UPDATE: Two scientists who read the above response complained (one publicly, the other in an email) that I had neglected to inform readers about the refutation of one of Christian Schwabe’s claims about the protein relaxin. Their complaints, while in my view misdirected, raise some interesting questions that I’ll discuss in my next blog entry.

First, Schwabe’s claim, and the testing that challenges it. In this 1999 paper, Schwabe claimed to have isolated the protein relaxin from Ciona int e stinalis, a tunicate. Given the usual functional roles of relaxin in vertebrates (e.g., relaxing or widening the birth canal during parturition; hence, its name), this would have been a remarkable discovery, if supported by further research. Ciona doesn’t bear live young via a birth canal.

When the complete genome of Ciona was published, however, the sequence for relaxin wasn’t there. Thus, Schwabe’s 1999 finding was likely the result of contamination.

My correspondent griped that I’d failed to inform readers about this explicitly:

Why didn’t you mention in your Schwabe post that his claim of pig relaxin in Ciona is probably due to contamination? It’s dishonest not to. Particularly when you lecture your readers on the importance of data, you can’t let something like this go unmentioned. A vague reference to Hafner & Korthof just doesn’t cut it.

The “vague reference” he mentions is my citation of this paper, which strongly criticizes Schwabe’s 1999 FASEB paper. So it seems I needed to do more than cite Schwabe’s critics, such as Wilkinson et al. 2005, who also critically evaluated the Ciona claim, and whom I also cited.

Okay: so let’s make it really plain: the Ciona relaxin finding was probably the result of contamination. But anyone who followed up my citations would have quickly found this, so…I can’t see what I missed.

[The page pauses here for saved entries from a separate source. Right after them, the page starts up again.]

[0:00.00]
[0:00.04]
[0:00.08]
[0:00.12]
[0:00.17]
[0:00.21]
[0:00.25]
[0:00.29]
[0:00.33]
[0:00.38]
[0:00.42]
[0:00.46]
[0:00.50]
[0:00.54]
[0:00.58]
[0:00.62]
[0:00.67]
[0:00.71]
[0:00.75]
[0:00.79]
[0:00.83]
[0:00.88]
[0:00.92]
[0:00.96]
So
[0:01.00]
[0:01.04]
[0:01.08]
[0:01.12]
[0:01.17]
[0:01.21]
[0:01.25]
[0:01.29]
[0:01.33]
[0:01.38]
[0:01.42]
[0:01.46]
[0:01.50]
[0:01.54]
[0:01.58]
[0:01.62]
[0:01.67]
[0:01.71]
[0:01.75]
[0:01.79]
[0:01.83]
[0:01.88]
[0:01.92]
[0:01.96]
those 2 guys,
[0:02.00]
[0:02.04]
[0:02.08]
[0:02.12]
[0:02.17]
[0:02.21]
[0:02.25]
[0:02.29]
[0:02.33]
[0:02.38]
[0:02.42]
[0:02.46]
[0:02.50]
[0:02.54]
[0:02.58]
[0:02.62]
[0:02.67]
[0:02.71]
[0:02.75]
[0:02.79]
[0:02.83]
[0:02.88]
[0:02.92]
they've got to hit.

In any case, the point of my Schwabe reply wasn’t to endorse all of Schwabe’s arguments or claims, but to illustrate the existence of a genuine controversy about relaxin, which Timmer had denied.

References Cited

Hafner, Martin and Gert Korthof. 2006. Does a “500 million-year-old hormone” disprove Darwin? The FASEB Journal 20:1290-2.

Schwabe, Christian. 1994. “Theoretical limitations of molecular phylogenetics and the evolution of relaxins.” Comparative Biochemistry and Physiology 107B:167-77.

Timmer, John. “A biologist reviews an evolution textbook from the ID camp.” September 24, 2008. https://arstechnica.com/tech-policy/2008/09/discovery-textbook-review/.

Wilkinson, Tracey N., Terence P. Speed, Geoffrey W. Tregear, and Ross A.D, Bathgate. 2005. “Evolution of the relaxin-like peptide family.” BMC Evolutionary Biology 5:14.